Sunday, October 13, 2013

If you are a serious student of spiritual things

starting with "Drukpa Kunley's Word's" below this is a reprint from my blog from 2010. I read this today again and realized just how powerful and timely and necessary his thoughts are for any serious student of spirit no matter what religion or philosophy one has. 

When I first heard of Drukpa Kunley it was from a Tibetan Monk who had given up his robes to financially support his parents in old age by becoming a Himalayan Mountain Guide. I met Thubten in Dharamshala, India because he was a student of Geshe Lobsang Gyatso (Tibetan Lama Geshe) that I and my wife eventually brought to the U.S. from India(he has passed away now). 

However, when the Thubten told me Drukpa Kunley stories (which are incredibly funny) I laughed until I cried from the hysterically funny stories. However, at the time I thought Drukpa Kunley was mythological and used to endear people to Tibetan Buddhist Dharma. Imagine my surprise over 20 years later to find out that Drukpa Kunley was an actual Bhutanese Saint? This was a revelation to me to find out that this actually was a real person who lived from 1455 to 1529 in Bhutan.

 

Drukpa Kunley's Words

The first passages describe what comes next in Drukpa Kunley's words translated into English:
Begin quote from The Divine Madman translated to English by MR Bowman starting on page 29 and onto 30. Drukpa Kunley is a historical Tibetan Buddhist figure born in 1455 in Bhutan and lived until 1529:
"---Upon this understanding he offered his robes to the image of the Buddha, and as a mendicant wandering wherever he would, he abandoned systematic yoga and meditation.
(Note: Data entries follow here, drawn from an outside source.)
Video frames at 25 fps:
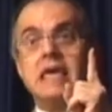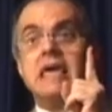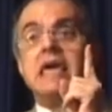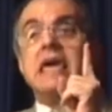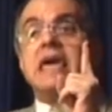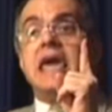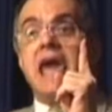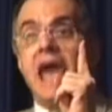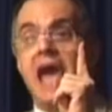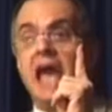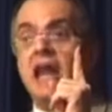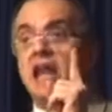
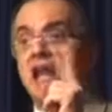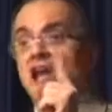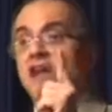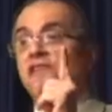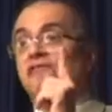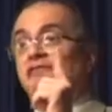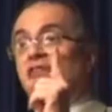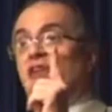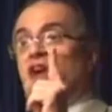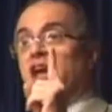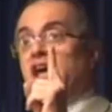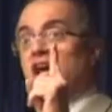and if
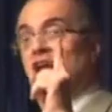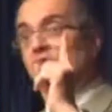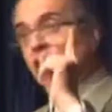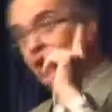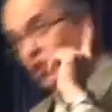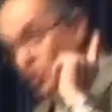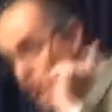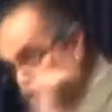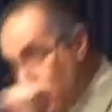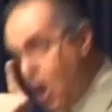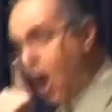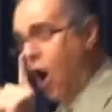we
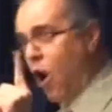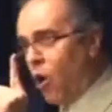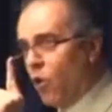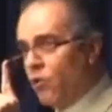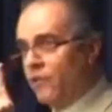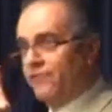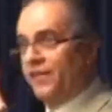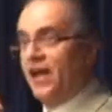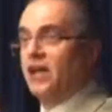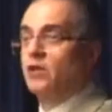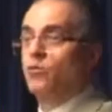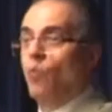ignore
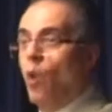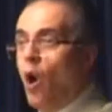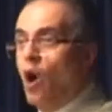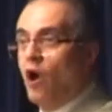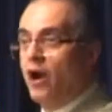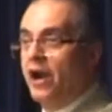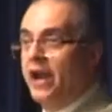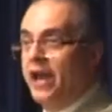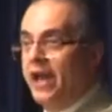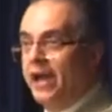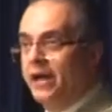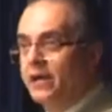that
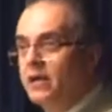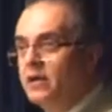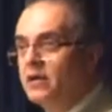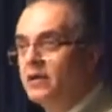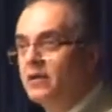warning,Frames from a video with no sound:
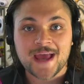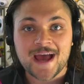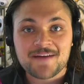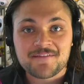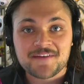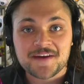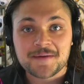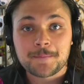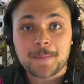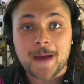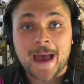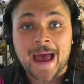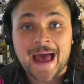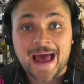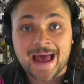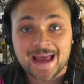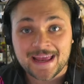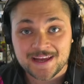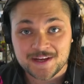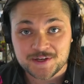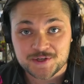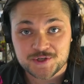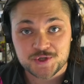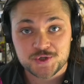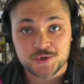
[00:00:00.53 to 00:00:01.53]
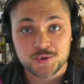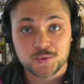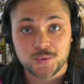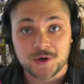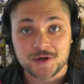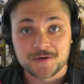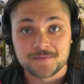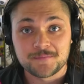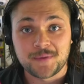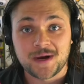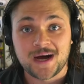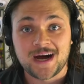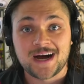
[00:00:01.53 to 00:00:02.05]
have a package to
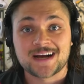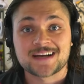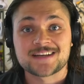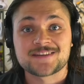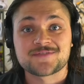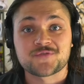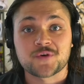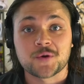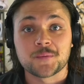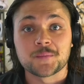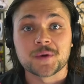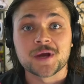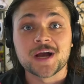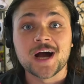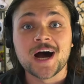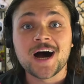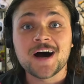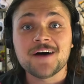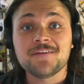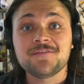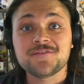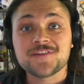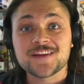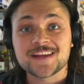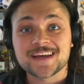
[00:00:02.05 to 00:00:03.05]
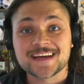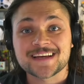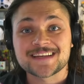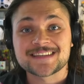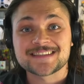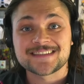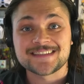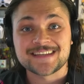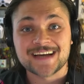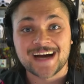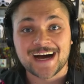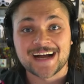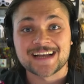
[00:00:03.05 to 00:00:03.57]
unbox from
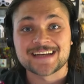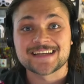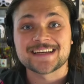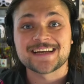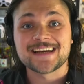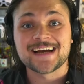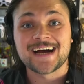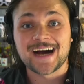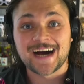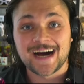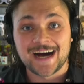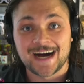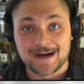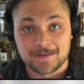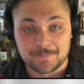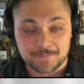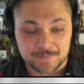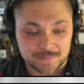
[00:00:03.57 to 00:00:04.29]
cufflinks.com.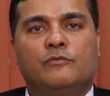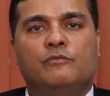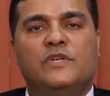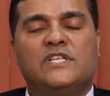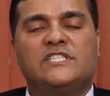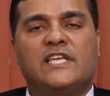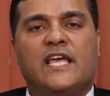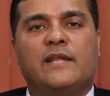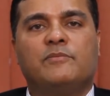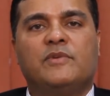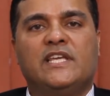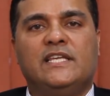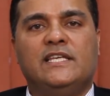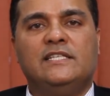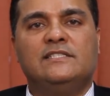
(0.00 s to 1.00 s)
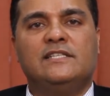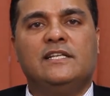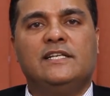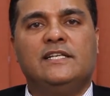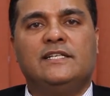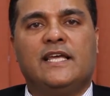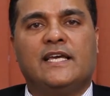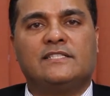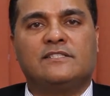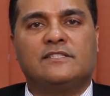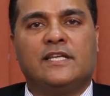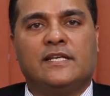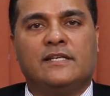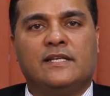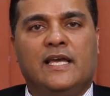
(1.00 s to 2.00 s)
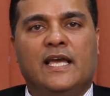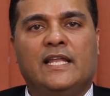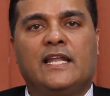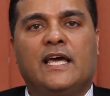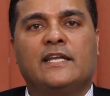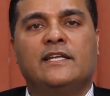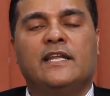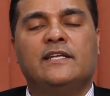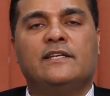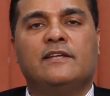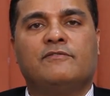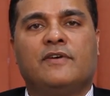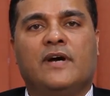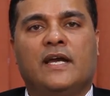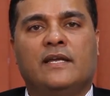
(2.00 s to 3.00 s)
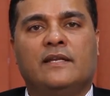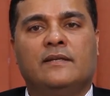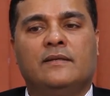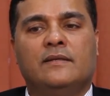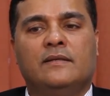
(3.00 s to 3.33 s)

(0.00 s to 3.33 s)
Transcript: which can be easily tested and identified.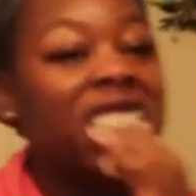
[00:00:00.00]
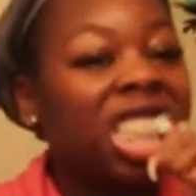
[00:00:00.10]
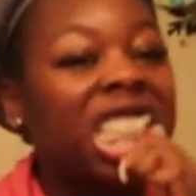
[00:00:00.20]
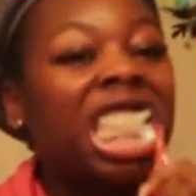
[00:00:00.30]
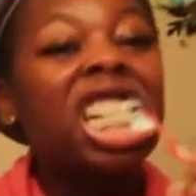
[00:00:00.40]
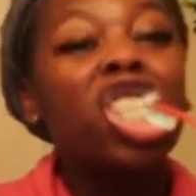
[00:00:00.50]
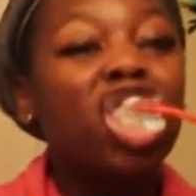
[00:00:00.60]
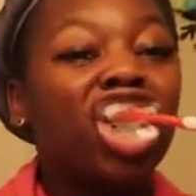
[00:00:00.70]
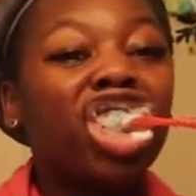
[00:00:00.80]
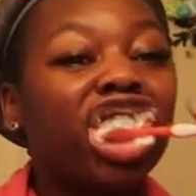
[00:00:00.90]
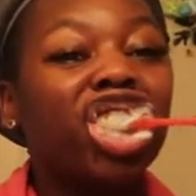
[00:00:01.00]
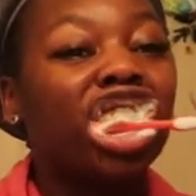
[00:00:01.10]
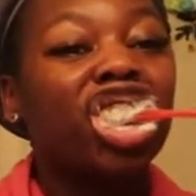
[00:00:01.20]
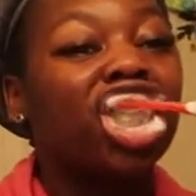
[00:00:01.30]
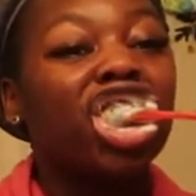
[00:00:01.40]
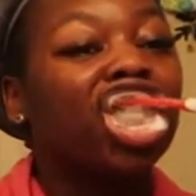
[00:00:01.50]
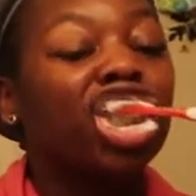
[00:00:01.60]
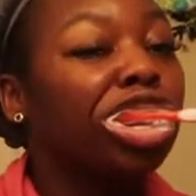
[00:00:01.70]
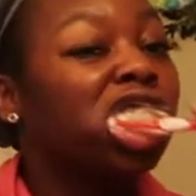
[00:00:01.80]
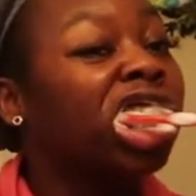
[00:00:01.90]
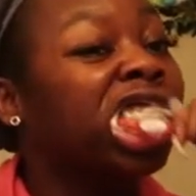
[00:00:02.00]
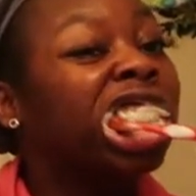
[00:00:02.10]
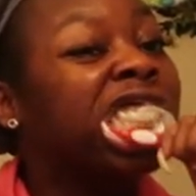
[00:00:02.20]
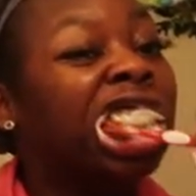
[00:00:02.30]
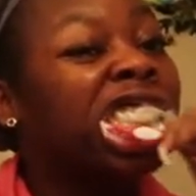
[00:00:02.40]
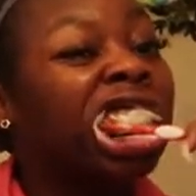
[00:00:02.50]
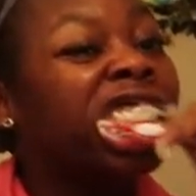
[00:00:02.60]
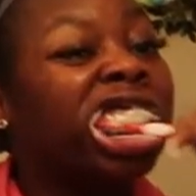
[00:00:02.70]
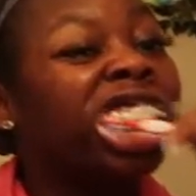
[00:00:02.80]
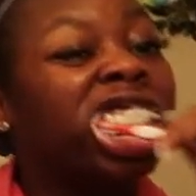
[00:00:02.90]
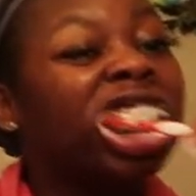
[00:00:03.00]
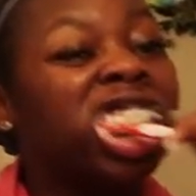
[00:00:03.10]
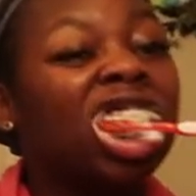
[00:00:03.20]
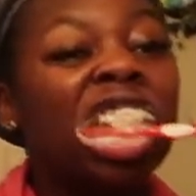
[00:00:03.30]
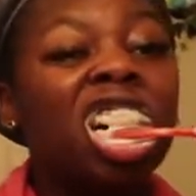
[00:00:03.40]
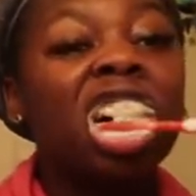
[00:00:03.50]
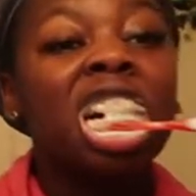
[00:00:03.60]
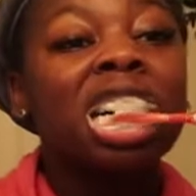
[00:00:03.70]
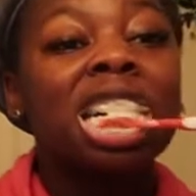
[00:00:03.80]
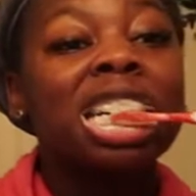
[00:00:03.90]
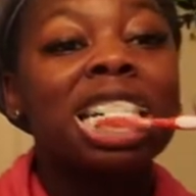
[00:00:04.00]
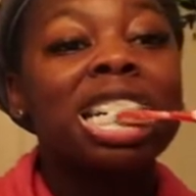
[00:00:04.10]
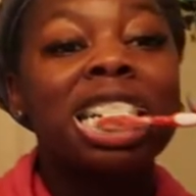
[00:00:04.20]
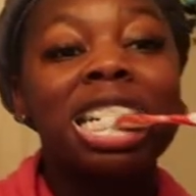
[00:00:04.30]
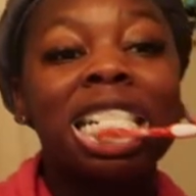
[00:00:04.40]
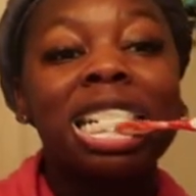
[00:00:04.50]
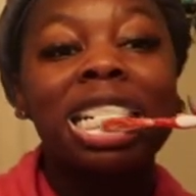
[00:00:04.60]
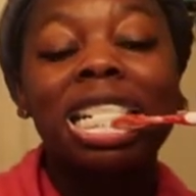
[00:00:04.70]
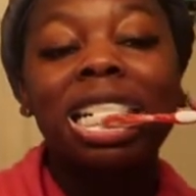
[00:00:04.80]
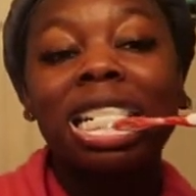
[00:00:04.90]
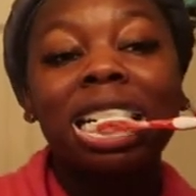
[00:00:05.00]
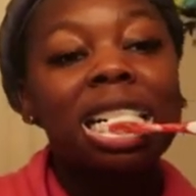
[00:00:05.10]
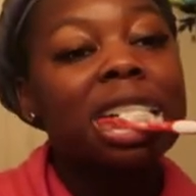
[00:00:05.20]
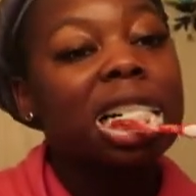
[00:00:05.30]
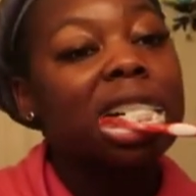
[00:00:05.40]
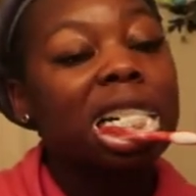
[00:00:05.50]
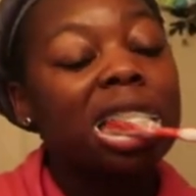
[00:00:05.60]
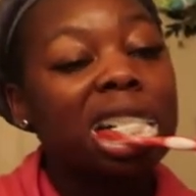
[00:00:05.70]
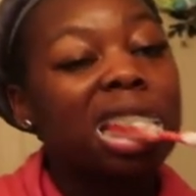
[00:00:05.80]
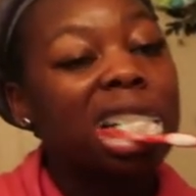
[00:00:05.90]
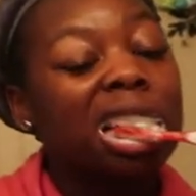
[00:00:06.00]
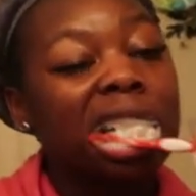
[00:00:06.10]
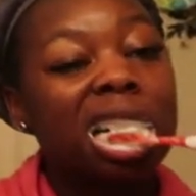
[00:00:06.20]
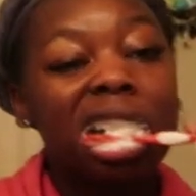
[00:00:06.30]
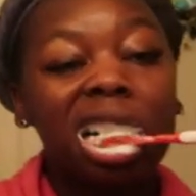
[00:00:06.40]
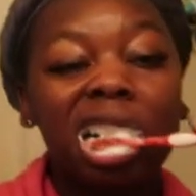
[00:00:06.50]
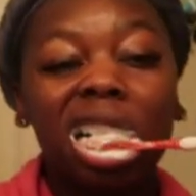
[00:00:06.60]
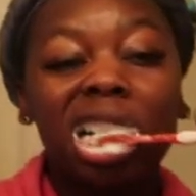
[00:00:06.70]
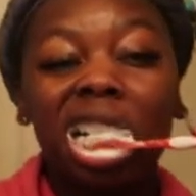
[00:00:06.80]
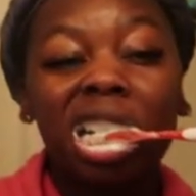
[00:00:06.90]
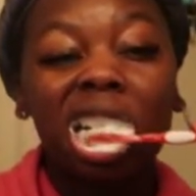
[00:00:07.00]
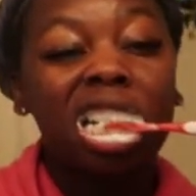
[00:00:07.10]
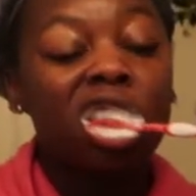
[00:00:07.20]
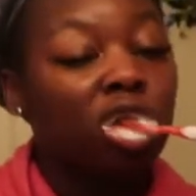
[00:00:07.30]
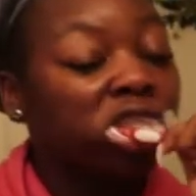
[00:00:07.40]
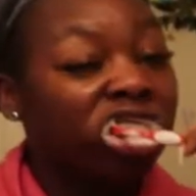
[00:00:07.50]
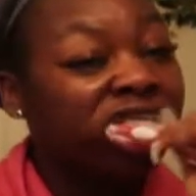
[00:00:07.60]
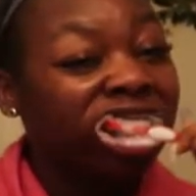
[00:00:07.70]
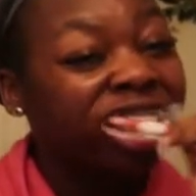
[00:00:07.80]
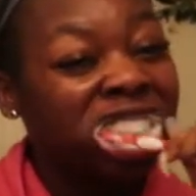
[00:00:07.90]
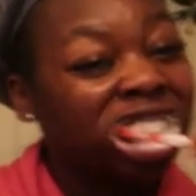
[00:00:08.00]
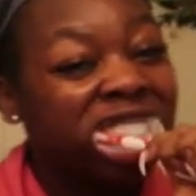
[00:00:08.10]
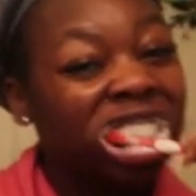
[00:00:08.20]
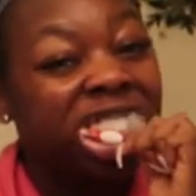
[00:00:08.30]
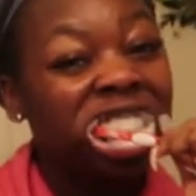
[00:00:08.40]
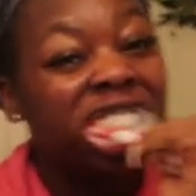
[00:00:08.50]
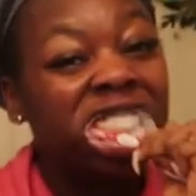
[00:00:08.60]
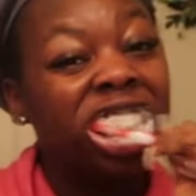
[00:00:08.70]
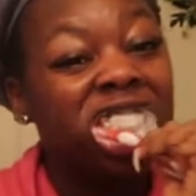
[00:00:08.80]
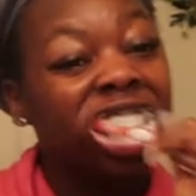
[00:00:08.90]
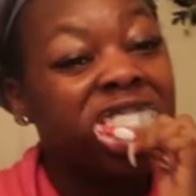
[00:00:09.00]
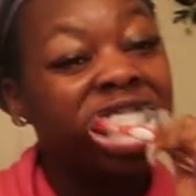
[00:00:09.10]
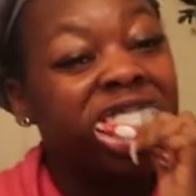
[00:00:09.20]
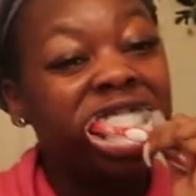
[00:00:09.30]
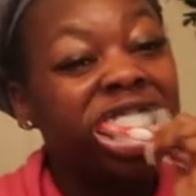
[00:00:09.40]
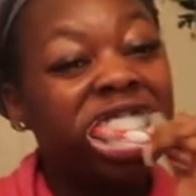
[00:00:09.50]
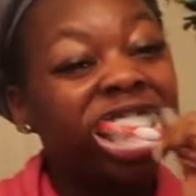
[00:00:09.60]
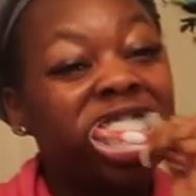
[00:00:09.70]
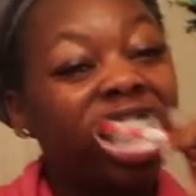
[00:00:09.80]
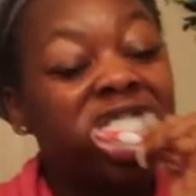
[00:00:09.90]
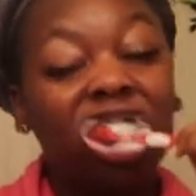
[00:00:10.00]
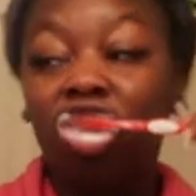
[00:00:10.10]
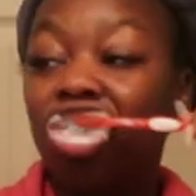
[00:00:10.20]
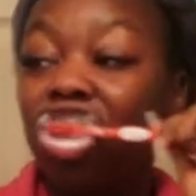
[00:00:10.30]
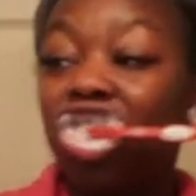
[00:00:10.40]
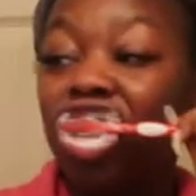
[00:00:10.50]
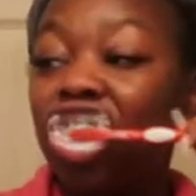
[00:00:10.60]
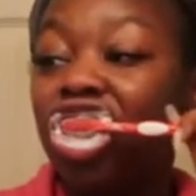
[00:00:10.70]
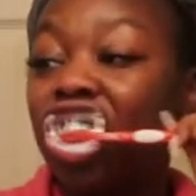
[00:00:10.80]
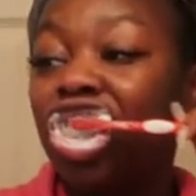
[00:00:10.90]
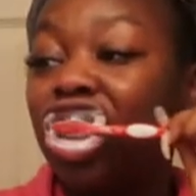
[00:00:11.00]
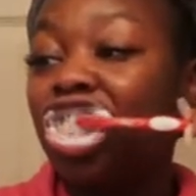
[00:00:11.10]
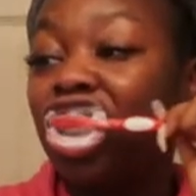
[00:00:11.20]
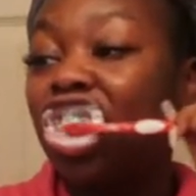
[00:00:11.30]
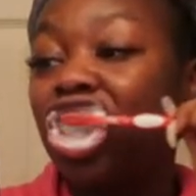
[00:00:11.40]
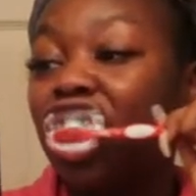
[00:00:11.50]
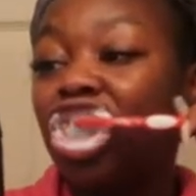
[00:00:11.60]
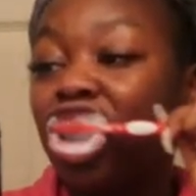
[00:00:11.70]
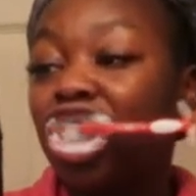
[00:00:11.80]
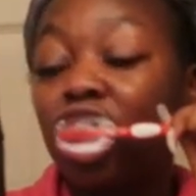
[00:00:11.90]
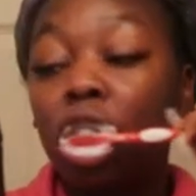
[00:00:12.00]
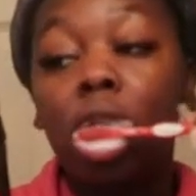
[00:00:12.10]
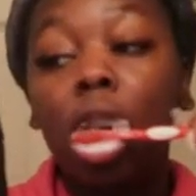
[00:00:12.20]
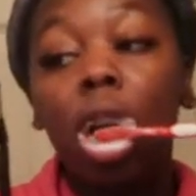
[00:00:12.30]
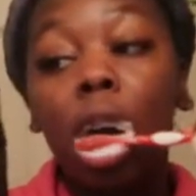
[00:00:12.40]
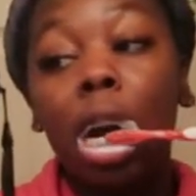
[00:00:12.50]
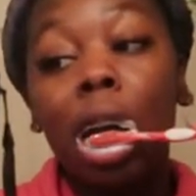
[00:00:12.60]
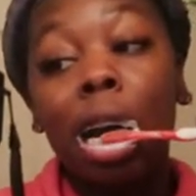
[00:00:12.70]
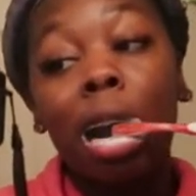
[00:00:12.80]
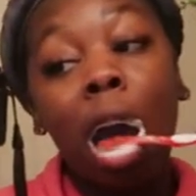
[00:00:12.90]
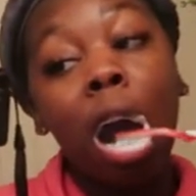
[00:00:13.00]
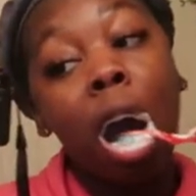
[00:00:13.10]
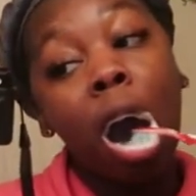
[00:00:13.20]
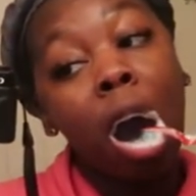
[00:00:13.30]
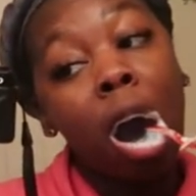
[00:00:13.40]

I'm gonna see if it's giving teeth whitening. I'm gonna try to do like, probably gonna try to test it for like a month or so to see if I get some different results.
He summarized his understanding in these verses:

"Failing to catch the spirit of the Buddhas,
What use is it to follow the letter of the law?
Without an apprenticeship to a competent Master,
What use is great talent and intelligence?
Unable to love all beings as your sons,
What use is solemn prayer and ritual?
Ignorant of the sole point of the three vows,
What is gained by breaking each in turn?
Failing to realize that Buddha is within,
What reality can be found outside?
Incapable of a natural stream of meditation,
What can be gained by violating thought?
Unable to regulate life according to the seasons
and the time of day,
Who are you but a muddled, indiscriminate fool?
If an enlightened perspective is not intuitively grasped,
What can be gained by a systematic search?
Living on borrowed time and energy, wasting your life,
Who will repay your debts in the future?
Wearing coarse and scanty clothing in great discomfort,
What can the ascetic gain by suffering the cold hells in this life?
The aspirant striving without specific instruction,
Like an ant climbing a sand hill, accomplishes nothing.
Gathering instruction, but ignoring the meditation on the nature
of mind,
Is like starving oneself when the larder is full.
The sage who refuses to teach or write,
Is as useless as the jewel in the King Snake's head.
The fool who knows nothing but prattles constantly,
Merely proclaims his ignorance to all.
Understanding the essence of the Teaching, practice it!"

end quote.

No matter what practice or religion or philosophy you are studying presently, there is something here for everyone in understanding what spiritual practice is actually all about. As I read these statements I sort of felt like wincing at some of them. I think you might feel the same. However, when one hears the truth it is quite powerful.

begin quote bottom of page 30:
"By the age of twenty-five, Kunga Legpa(Drukpa Kunley) had gained mastery of both mundane and spiritual arts. He was accomplished in the arts of prescience, shape-shifting, and magical display."
end quote:

This isn't the sort of thing that one generally learns in college at today's universities.